──────── Supplied material

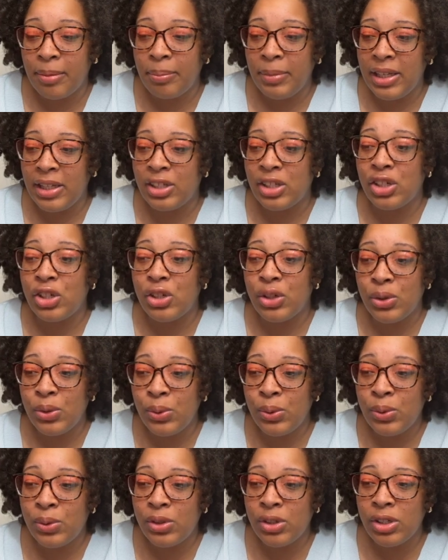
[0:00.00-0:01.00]
me to
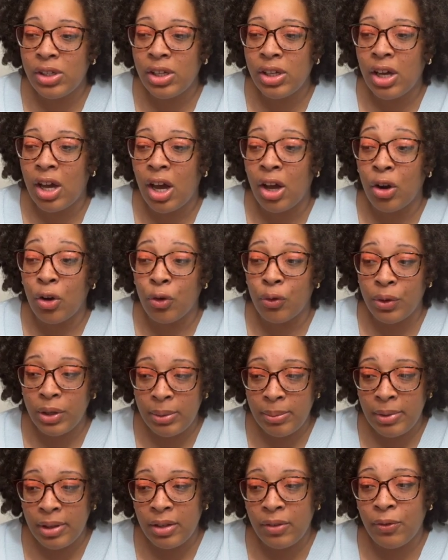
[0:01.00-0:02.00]
choose
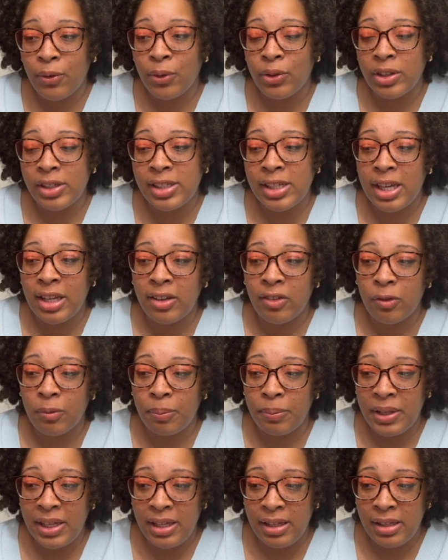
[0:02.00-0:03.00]
agreement for the sake of
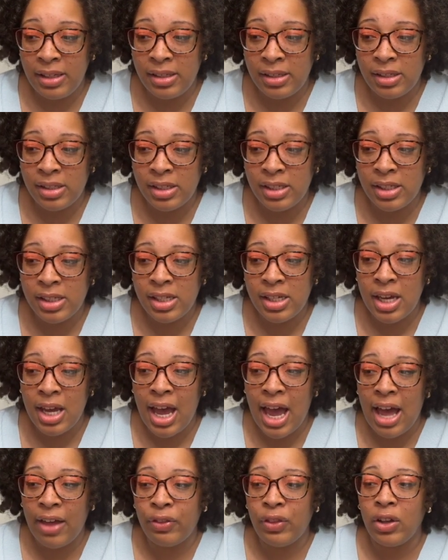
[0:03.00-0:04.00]
peace
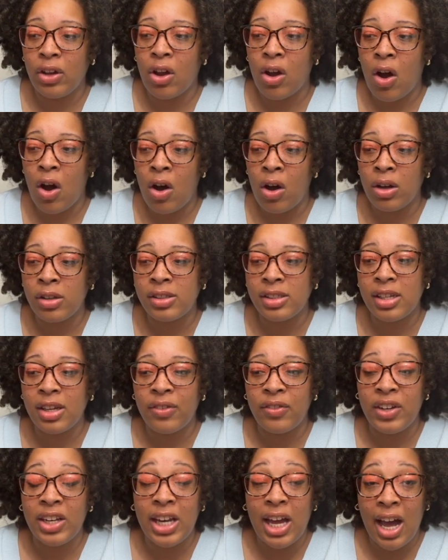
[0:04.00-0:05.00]
at the cost
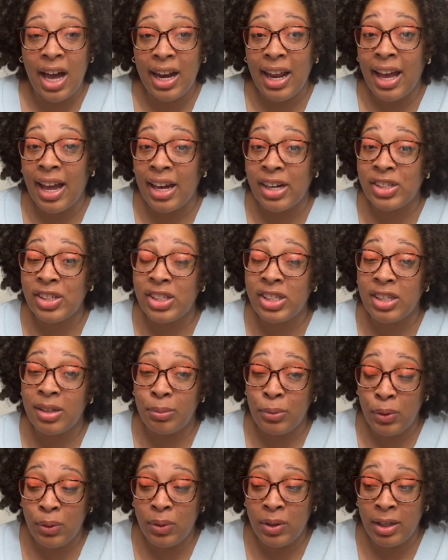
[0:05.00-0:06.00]
of not actually
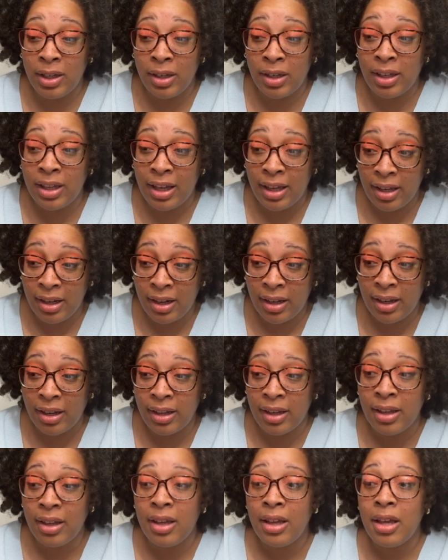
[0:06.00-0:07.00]
communicating
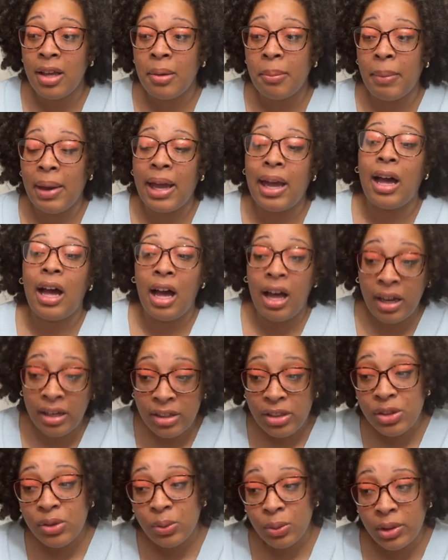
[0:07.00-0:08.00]
my
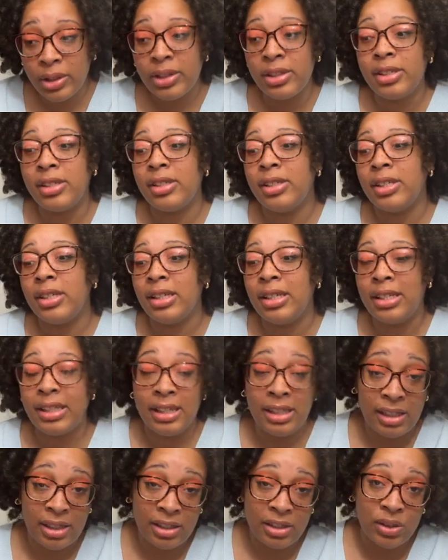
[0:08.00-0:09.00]
honest wants,
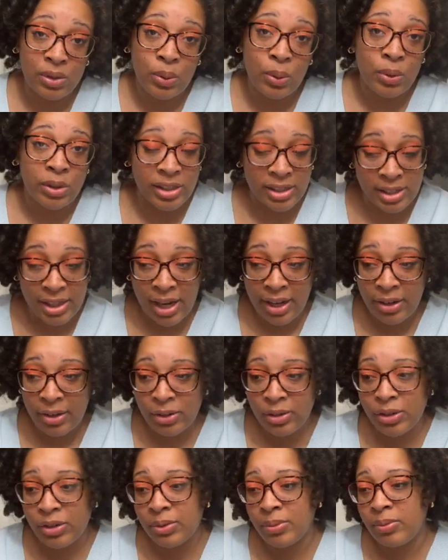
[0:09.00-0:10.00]
needs, or
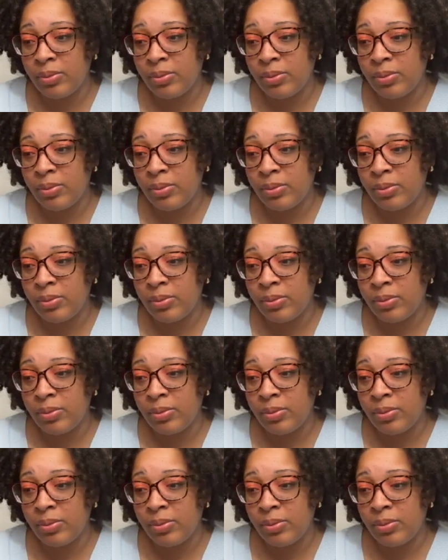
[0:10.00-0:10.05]
desires.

────────────────

Repeat, exactly and only, the lines from the one containing "[0:04.00-0:05.00]" through the final line of the data, both ends included, leaving out any picture.

[0:04.00-0:05.00]
at the cost
[0:05.00-0:06.00]
of not actually
[0:06.00-0:07.00]
communicating
[0:07.00-0:08.00]
my
[0:08.00-0:09.00]
honest wants,
[0:09.00-0:10.00]
needs, or
[0:10.00-0:10.05]
desires.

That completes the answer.